All-American Cheese
Upscale Dallas restaurants embrace creamy nostalgic favorite in hot dining trend
A novel ingredient is showing up on the menus at many of Dallas' hottest restaurants, such as Remedy, Knife, Proof + Pantry and Dallas Grilled Cheese Co. The ingredient is creamy and lush. It brings a sinful decadence while simultaneously evoking powerful memories of childhood.
It's a garish orange, and it comes in squares. You got it: The trend in Dallas dining right now is American cheese.
At Knife, chef John Tesar's groundbreaking steakhouse at the Highland Dallas hotel, American cheese stars in the renowned Ozersky burger, where its subtle firmness slowly yields, a textural counterpoint to the meat.
"What makes American cheese special is that when it melts, it becomes perfectly and evenly viscous," says Esquire restaurant editor Josh Ozersky.
On chef Kyle McLelland's $15 Pantry burger at Proof + Pantry, it's a strangely beautiful slice of geometry beneath the frilly green lettuce. At Remedy, it's a soft cream that oozes over the bologna in chef Danyele McPherson's fried bologna sandwich; it also cloaks her crisp fried fish sandwich. At Dallas Grilled Cheese Co., it's the resolute center between two slices of grilled white bread.
On the scale of gourmet foods — with say, black radishes at 10, with 10 being best — American cheese would have previously come in at 1, consigned to the realm of fast-food restaurants and greasy spoons. But chefs have reembraced an ingredient that ultimately performs in a way that other ingredients can't.
American cheese was pointedly not on the menu when chef Jason Boso launched the first branch of his gourmet burger concept Twisted Root Burger Co. in 2005.

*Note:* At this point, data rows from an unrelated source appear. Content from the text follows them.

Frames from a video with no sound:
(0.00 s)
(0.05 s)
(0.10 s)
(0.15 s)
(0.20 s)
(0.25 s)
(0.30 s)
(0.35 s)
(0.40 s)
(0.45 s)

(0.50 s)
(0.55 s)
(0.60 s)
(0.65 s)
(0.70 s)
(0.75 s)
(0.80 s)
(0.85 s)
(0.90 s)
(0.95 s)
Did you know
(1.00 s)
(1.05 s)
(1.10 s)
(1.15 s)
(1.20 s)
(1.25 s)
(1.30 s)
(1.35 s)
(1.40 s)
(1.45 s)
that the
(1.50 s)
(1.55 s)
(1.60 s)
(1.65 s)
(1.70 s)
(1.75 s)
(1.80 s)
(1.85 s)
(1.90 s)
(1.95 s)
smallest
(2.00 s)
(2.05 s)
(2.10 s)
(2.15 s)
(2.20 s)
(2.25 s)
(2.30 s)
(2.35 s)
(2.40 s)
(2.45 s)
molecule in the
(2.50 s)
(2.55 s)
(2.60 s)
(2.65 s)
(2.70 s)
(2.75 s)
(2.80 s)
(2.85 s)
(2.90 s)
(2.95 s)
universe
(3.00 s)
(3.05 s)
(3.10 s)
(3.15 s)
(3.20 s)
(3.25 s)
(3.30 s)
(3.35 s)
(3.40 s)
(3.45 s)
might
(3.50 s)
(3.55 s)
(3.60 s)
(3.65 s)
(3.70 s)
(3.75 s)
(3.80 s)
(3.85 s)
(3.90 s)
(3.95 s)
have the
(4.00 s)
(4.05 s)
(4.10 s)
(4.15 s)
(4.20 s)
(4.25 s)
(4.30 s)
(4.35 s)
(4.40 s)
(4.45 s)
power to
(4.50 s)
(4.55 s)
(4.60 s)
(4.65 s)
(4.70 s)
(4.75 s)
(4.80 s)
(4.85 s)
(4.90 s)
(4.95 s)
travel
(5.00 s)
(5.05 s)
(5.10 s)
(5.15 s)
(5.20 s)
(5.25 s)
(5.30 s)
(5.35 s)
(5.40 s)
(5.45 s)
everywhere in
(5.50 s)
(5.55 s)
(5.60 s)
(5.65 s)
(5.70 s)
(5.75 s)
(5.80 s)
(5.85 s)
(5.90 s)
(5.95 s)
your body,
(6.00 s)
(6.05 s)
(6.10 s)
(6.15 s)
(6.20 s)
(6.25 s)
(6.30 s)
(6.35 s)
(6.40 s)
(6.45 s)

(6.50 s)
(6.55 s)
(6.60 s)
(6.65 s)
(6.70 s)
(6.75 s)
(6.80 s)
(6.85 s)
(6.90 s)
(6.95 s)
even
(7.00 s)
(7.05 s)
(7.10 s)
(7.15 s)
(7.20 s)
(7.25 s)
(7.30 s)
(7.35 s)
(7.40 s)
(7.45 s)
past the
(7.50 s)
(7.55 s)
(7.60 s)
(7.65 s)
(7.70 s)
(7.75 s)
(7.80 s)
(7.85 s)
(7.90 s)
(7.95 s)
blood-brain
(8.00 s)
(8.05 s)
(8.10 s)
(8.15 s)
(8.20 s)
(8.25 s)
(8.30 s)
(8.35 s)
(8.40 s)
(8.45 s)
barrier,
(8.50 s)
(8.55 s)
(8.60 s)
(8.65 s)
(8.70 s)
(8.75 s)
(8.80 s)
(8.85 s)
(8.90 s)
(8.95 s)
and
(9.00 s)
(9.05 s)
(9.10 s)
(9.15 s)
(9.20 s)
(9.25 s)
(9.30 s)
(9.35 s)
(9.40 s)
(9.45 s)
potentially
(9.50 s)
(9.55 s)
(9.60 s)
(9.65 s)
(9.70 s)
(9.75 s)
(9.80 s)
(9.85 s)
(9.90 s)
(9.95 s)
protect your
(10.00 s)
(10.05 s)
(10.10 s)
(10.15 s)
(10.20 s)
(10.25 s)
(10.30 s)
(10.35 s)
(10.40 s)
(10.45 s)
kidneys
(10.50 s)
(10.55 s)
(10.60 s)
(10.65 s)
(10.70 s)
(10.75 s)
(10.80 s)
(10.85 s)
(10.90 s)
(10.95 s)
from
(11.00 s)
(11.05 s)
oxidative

"My attitude was that I wasn't going to have it," Boso says. "I would say, 'That's not cheese, it's processed bullshit.' But people would get mad it wasn't on the menu. So many people asked for it that I had to add it as an option."
More cheesy than you think
If anyone can make a case for American cheese, it's Philadelphia author and noted junk-food expert Carolyn Wyman, who wrote Better Than Homemade, a history of processed foods like Twinkies and Velveeta, and 2009's The Great Philly Cheesesteak Book.
"American cheese is actually 80 percent real cheese," she says. "It's not as fake as you think." She says that American cheese is a "perfect example" of what processed food should do.
"It's the very thing that Kraft started," she says. "Taking cheese — which is something smelly and difficult to deal with and spoils easily and is intense — and turning it into something approachable that lasts a long time. American cheese doesn't crumble.
"Even the shape of it was designed to fit on a sandwich, so you don't have to cut it. Cheese has a lot of issues in its natural form; processing makes it better."
Boso says he's come to appreciate the nostalgic value. That's also key for retro restaurants such as Remedy, the reimagined soda fountain on Greenville Avenue, where McPherson buys American cheese in 5-pound blocks, pre-sliced. Dallas Grilled Cheese Co., the upscale sandwich shop in Bishop Arts, features American cheese along with high-end curds such as Brie and Gruyere.
Kraft baby Kraft
But the game changer was Knife, whose menu features the $12 Ozersky burger, topped with American cheese — "Kraft, baby, Kraft," Tesar says — next to a $58 steak au poivre. The burger is named after Josh Ozersky, James Beard Award-winning writer and restaurant editor of Esquire magazine. He also is the author of several books, including The Hamburger: A History.
Ozersky, who is writing a cookbook with Tesar titled Knife: Modern Steak and All American Meats, has been singing the praises of American cheese for at least a decade.
"I understand the value of aged English cheddar and double Gloucester and raw cow's milk cheese, but none has the properties that American cheese has, which can be summed up in its supreme meltability," he says. "What makes American cheese special is that when it melts, it becomes perfectly and evenly viscous, different from nasty things like Velveeta that enter a liquid state.
"When you use expensive farmhouse cheddars, one thing I find vile about them is that they break the way butter does," he says. "Half of it turns to grease, and half turns to milk solids."
A self-proclaimed "hamburger fundamentalist," Ozersky says his favorite Dallas burger joint is Keller's Drive-In, where American cheese and a "squishy" bun serve as the burger's "alpha and omega."
At Knife, his burger requires careful assembly, with the attention to detail you'd expect from a chef.
"A lot of places focused on the bottom line give you one slice of cheese," Ozersky says. "I give you two, and have them carefully arranged in the shape of the Star of David, with the eight compass points, and then add them after the burger is off the grill. Go ahead and say you haven't been experiencing that with American cheese.
"In reclaiming what have always been our signature foods, American cheese is central," he says.